This script will split a text file into a given number of sections, avoiding splitting text lines across sections. It can be used where there is only sufficient space to hold one section at a time. It operates by copying sections of the source file starting at the end, then truncating the source to free up space. So if you have a 1.8GB file and 0.5GB free space, you would need to use 4 sections (or more if you wish to have smaller output files). The last section is just renamed, as there is no need to copy it. After splitting, the source file no longer exists (there would be no room for it anyway).
The main part is an awk script (wrapped in Bash), which only sets up the section sizes (including adjusting to the section coincides with a newline).
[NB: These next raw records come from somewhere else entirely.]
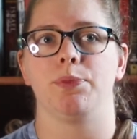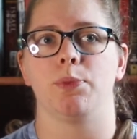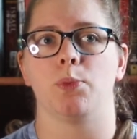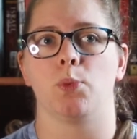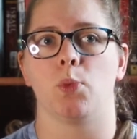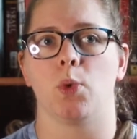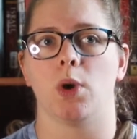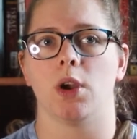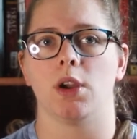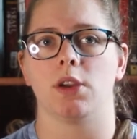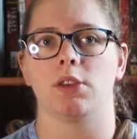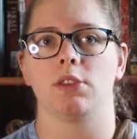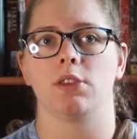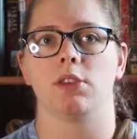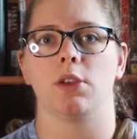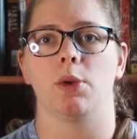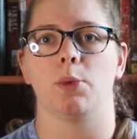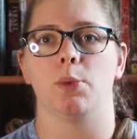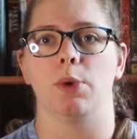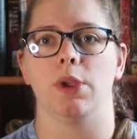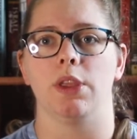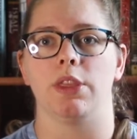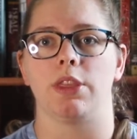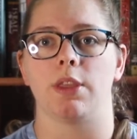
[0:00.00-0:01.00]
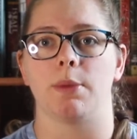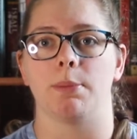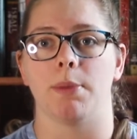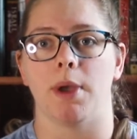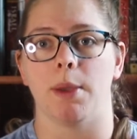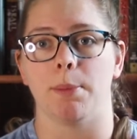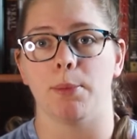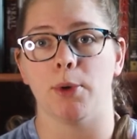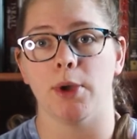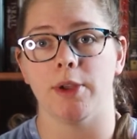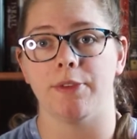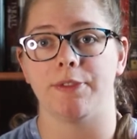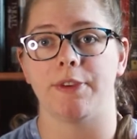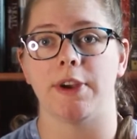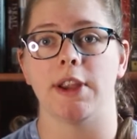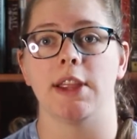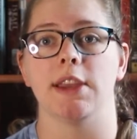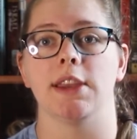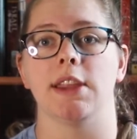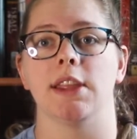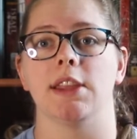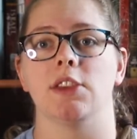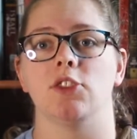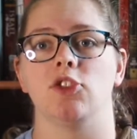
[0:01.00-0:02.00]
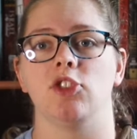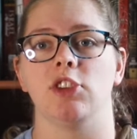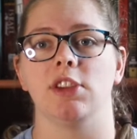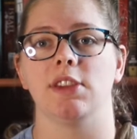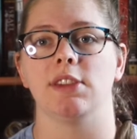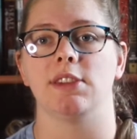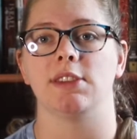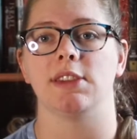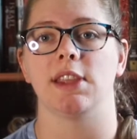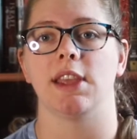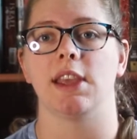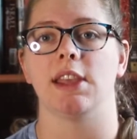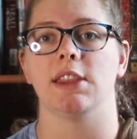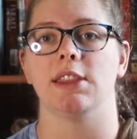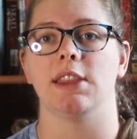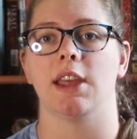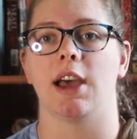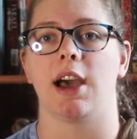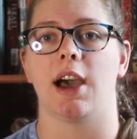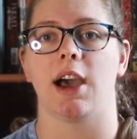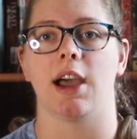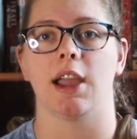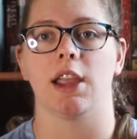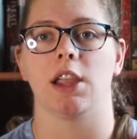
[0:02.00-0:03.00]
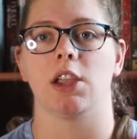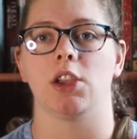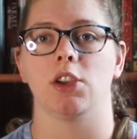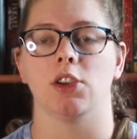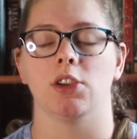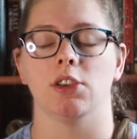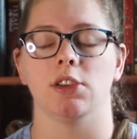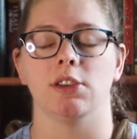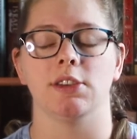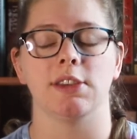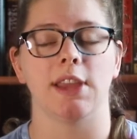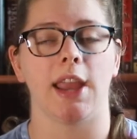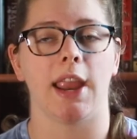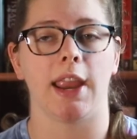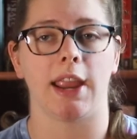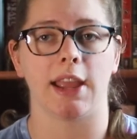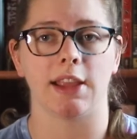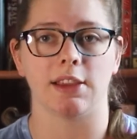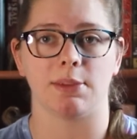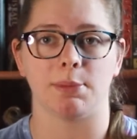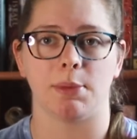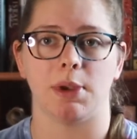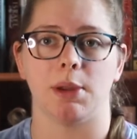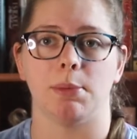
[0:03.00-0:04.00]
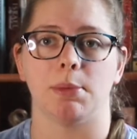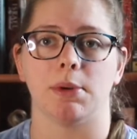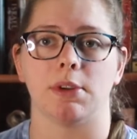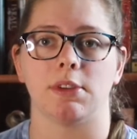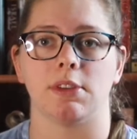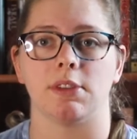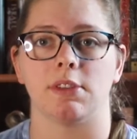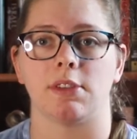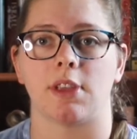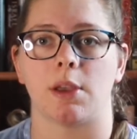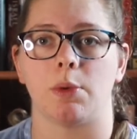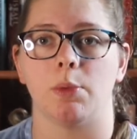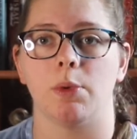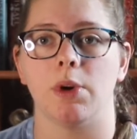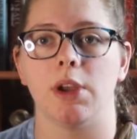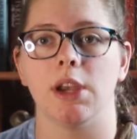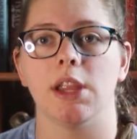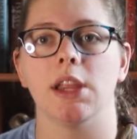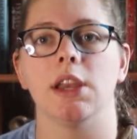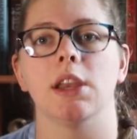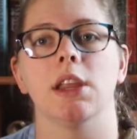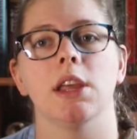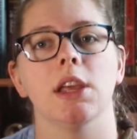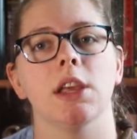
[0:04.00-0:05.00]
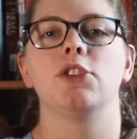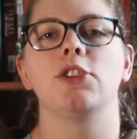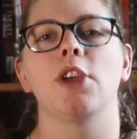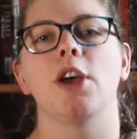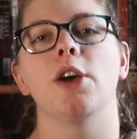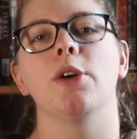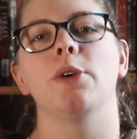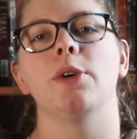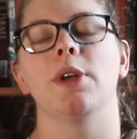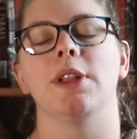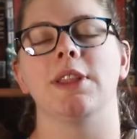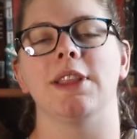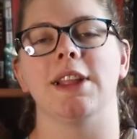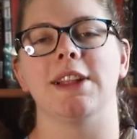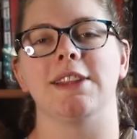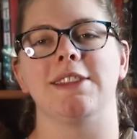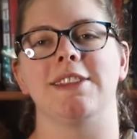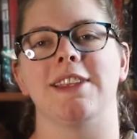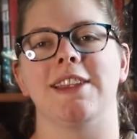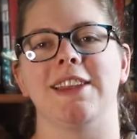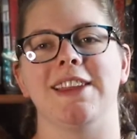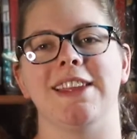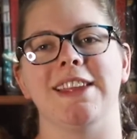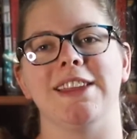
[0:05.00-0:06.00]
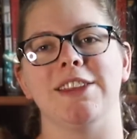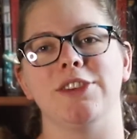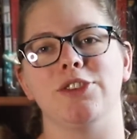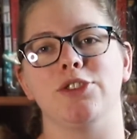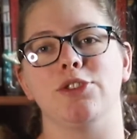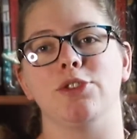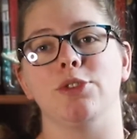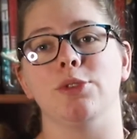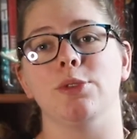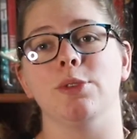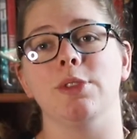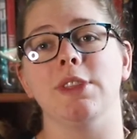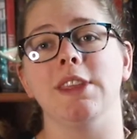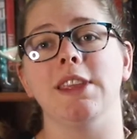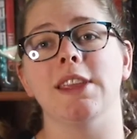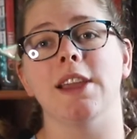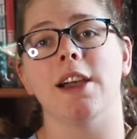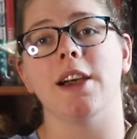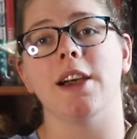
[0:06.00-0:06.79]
worked with my boyfriend, and she said that I could take as many books as I wanted. So let's get into the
It uses the system() function to invoke dd, truncate and mv for all the heavy lifting.
$ bash --version
GNU bash, version 4.4.20(1)-release (x86_64-pc-linux-gnu)
$ awk --version
GNU Awk 4.1.4, API: 1.1 (GNU MPFR 4.0.1, GNU MP 6.1.2)
$ dd --version
dd (coreutils) 8.28
$ truncate --version
truncate (GNU coreutils) 8.28
The script takes between one and four arguments:
./splitBig Source nSect Dest Debug
Source: is the filename of the file to be split into sections.
nSect: is the number of sections required (default 10).
Dest: is a printf() format used to generate the names of the sections.
Default is Source.%.3d, which appends serial numbers (from .001 up) to the source name.
Section numbers correspond to the original order of the source file.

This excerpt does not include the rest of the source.